TASK INSTRUCTIONS: Reproduce the listing word for word, leaving every picture behind.

EXTRACTED ENTRIES:

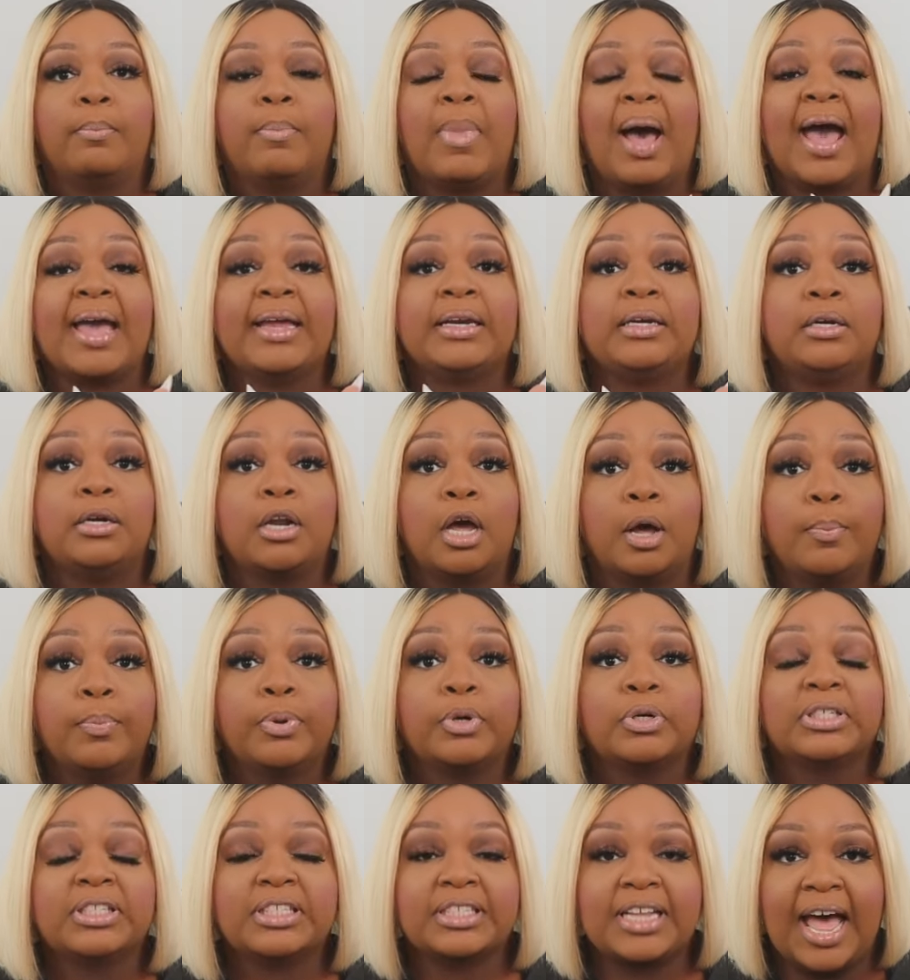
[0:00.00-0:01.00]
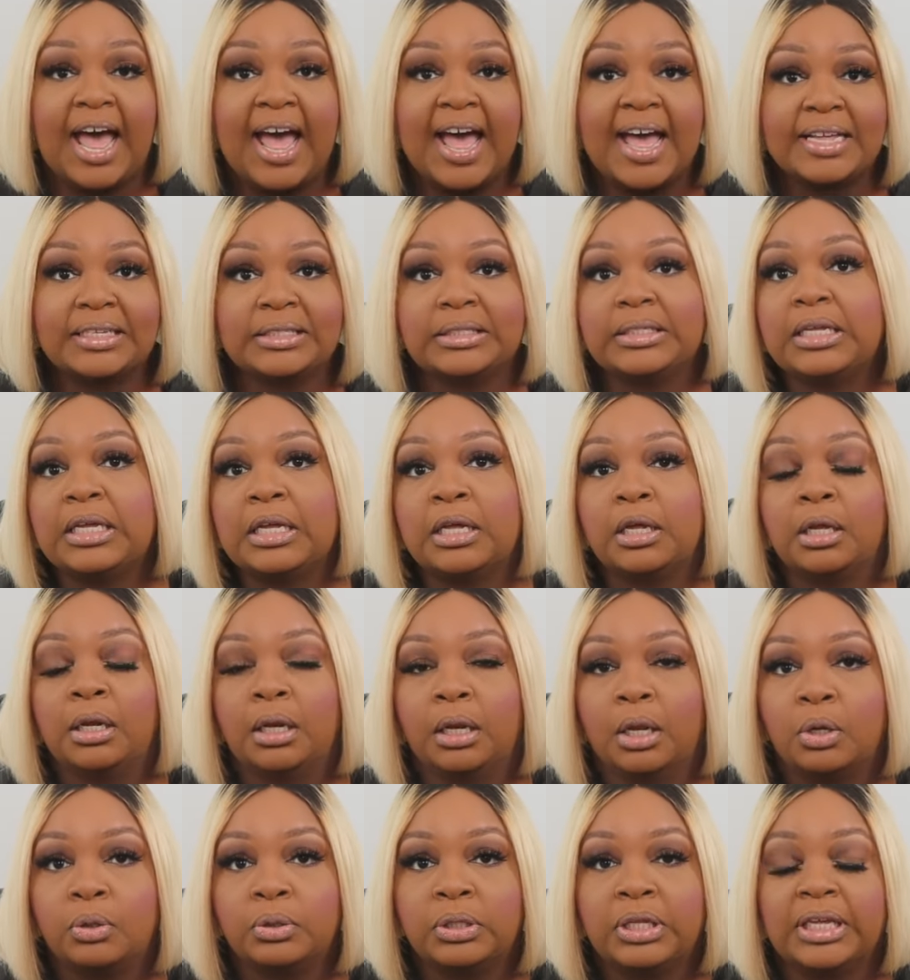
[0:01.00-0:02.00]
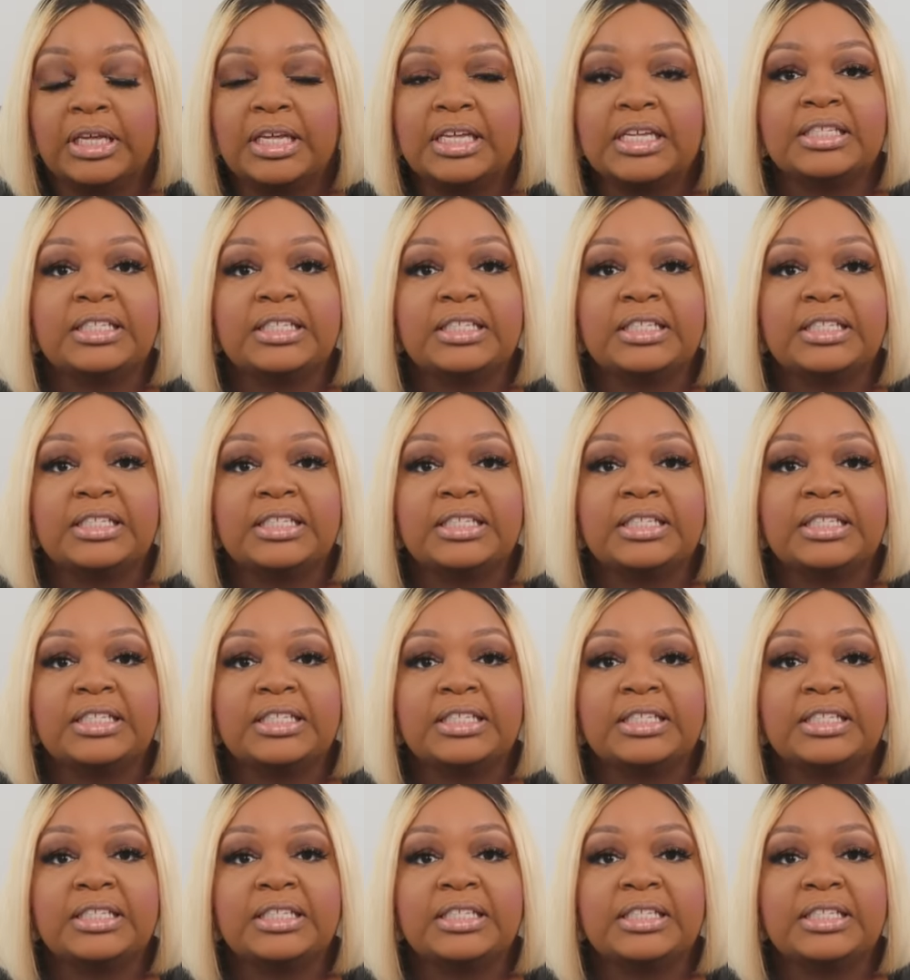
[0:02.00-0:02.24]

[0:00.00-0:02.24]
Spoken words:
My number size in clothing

EXERCISE ANSWER:
[0:00.00-0:01.00]
[0:01.00-0:02.00]
[0:02.00-0:02.24]

[0:00.00-0:02.24]
Spoken words:
My number size in clothing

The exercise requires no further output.